Laboratory for Molecular Virology and Gene Therapy, Department of Pharmaceutical and Pharmacological Sciences, KU Leuven-University of Leuven, 3000 Leuven, Belgium.
Cell Host Microbe. 2014 Nov 12;16(5):651-62. doi: 10.1016/j.chom.2014.09.016.

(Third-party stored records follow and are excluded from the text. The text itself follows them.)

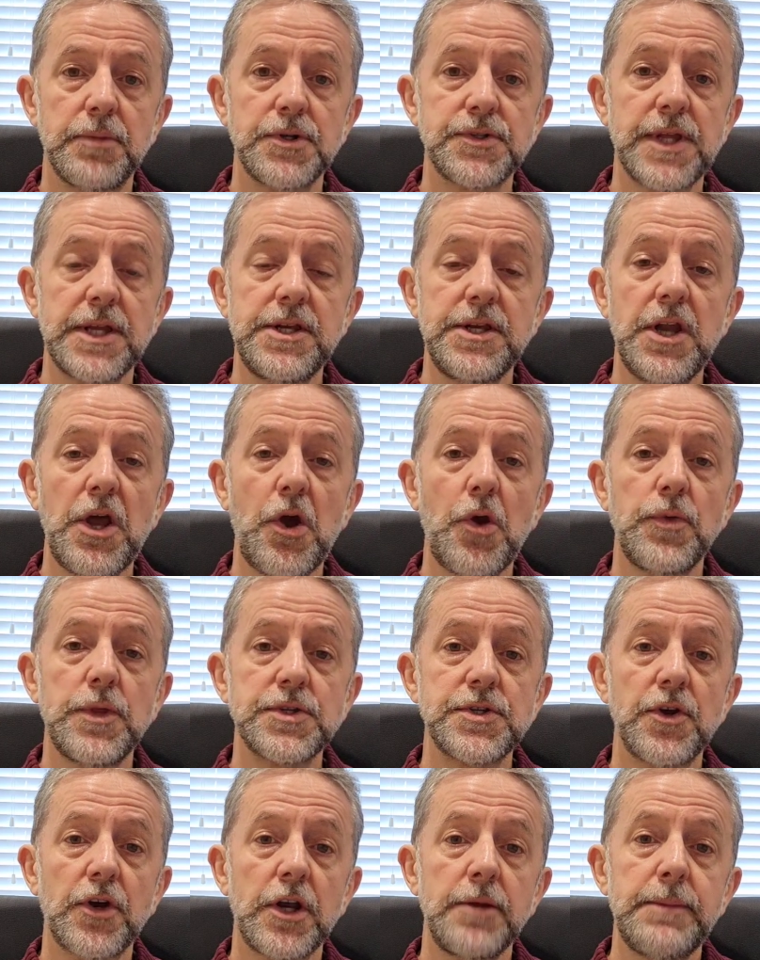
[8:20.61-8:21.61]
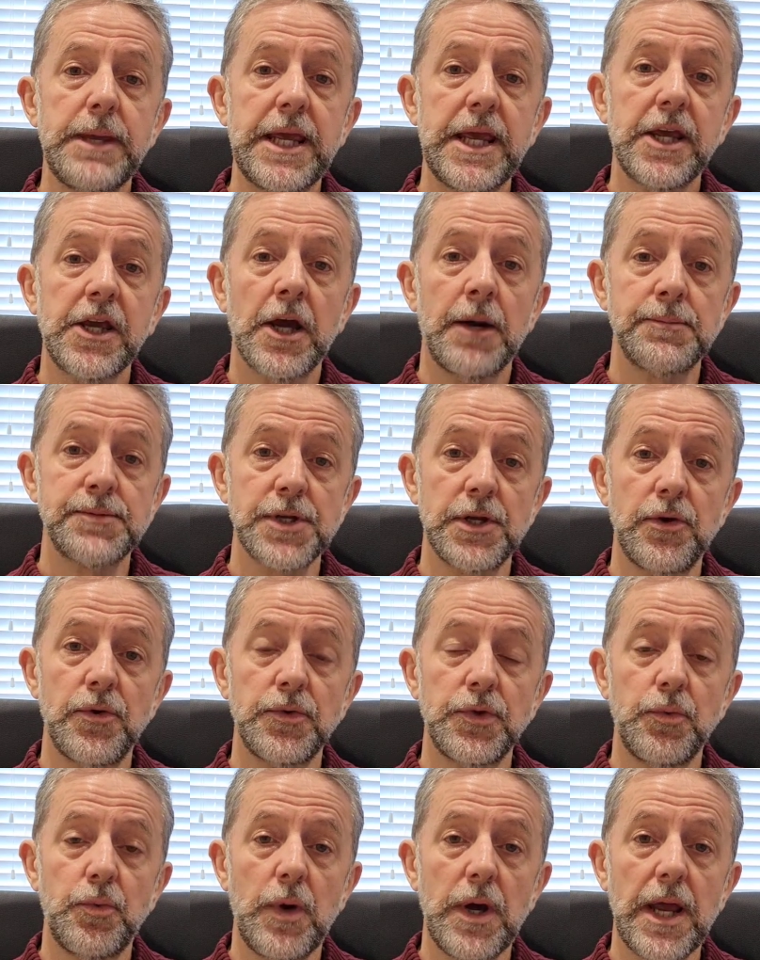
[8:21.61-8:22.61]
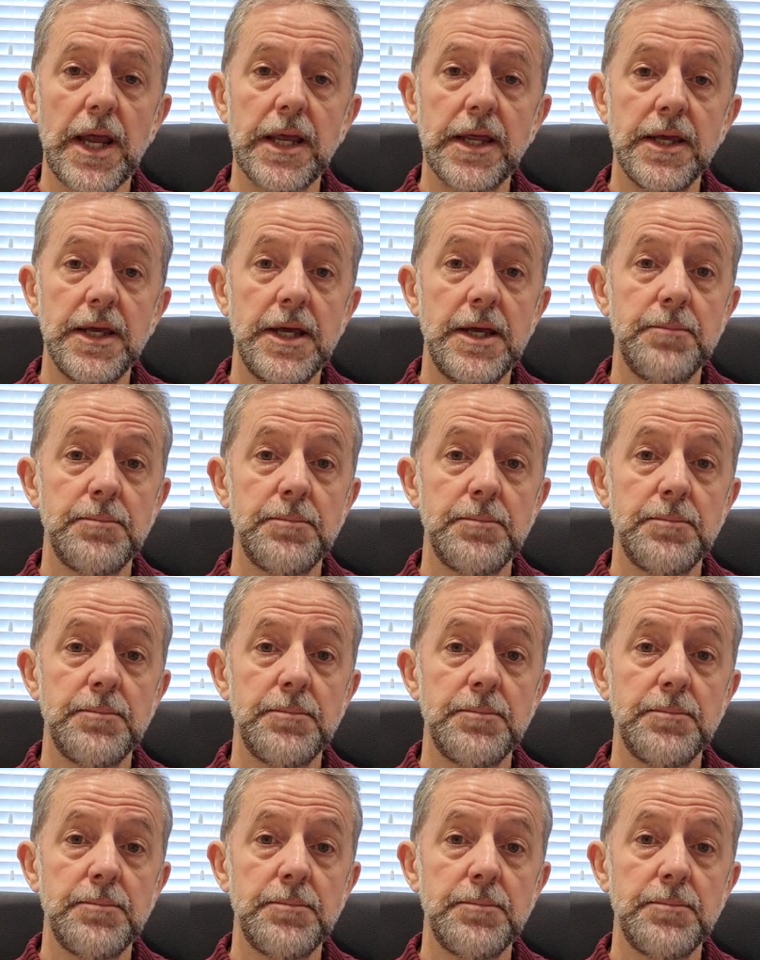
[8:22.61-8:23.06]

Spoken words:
because they know there's not going to be hiccups along the way,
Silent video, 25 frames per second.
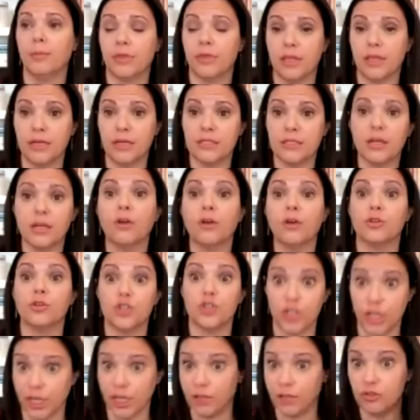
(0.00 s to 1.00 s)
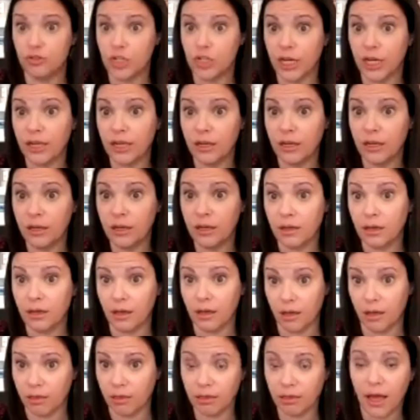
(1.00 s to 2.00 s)
Things are changing
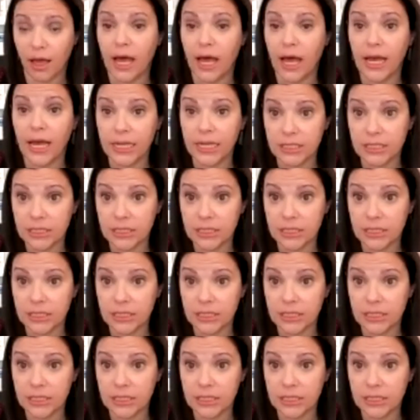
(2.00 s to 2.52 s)
a lot.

Distinct integration patterns of different retroviruses, including HIV-1, have puzzled virologists for over 20 years. A tetramer of the viral integrase (IN) assembles on the two viral cDNA ends, docks onto the target DNA (tDNA), and catalyzes viral genome insertion into the host chromatin. We identified the amino acids in HIV-1 IN that directly contact tDNA bases and affect local integration site sequence selection. These residues also determine the propensity of the virus to integrate into flexible tDNA sequences. Remarkably, natural polymorphisms INS119G and INR231G retarget viral integration away from gene-dense regions. Precisely these variants were associated with rapid disease progression in a chronic HIV-1 subtype C infection cohort. These findings link integration site selection to virulence and viral evolution, but also to the host immune response and antiretroviral therapy, since HIV-1 IN119 is under selection by HLA alleles and integrase inhibitors.
不同逆转录病毒(包括 HIV-1)的独特整合模式让病毒学家困惑了 20 多年。病毒整合酶(IN)的四聚体在两个病毒 cDNA 末端组装,对接靶 DNA(tDNA),并催化病毒基因组插入宿主染色质。我们确定了 HIV-1 IN 中直接与 tDNA 碱基相互作用并影响局部整合位点序列选择的氨基酸。这些残基还决定了病毒整合到灵活 tDNA 序列的倾向。值得注意的是,天然多态性 INS119G 和 INR231G 将病毒的整合重新定向到基因密集区之外。正是这些变体与慢性 HIV-1 亚型 C 感染队列中的快速疾病进展相关。这些发现将整合位点选择与毒力和病毒进化联系起来,但也与宿主免疫反应和抗逆转录病毒治疗有关,因为 HIV-1 IN119 受到 HLA 等位基因和整合酶抑制剂的选择。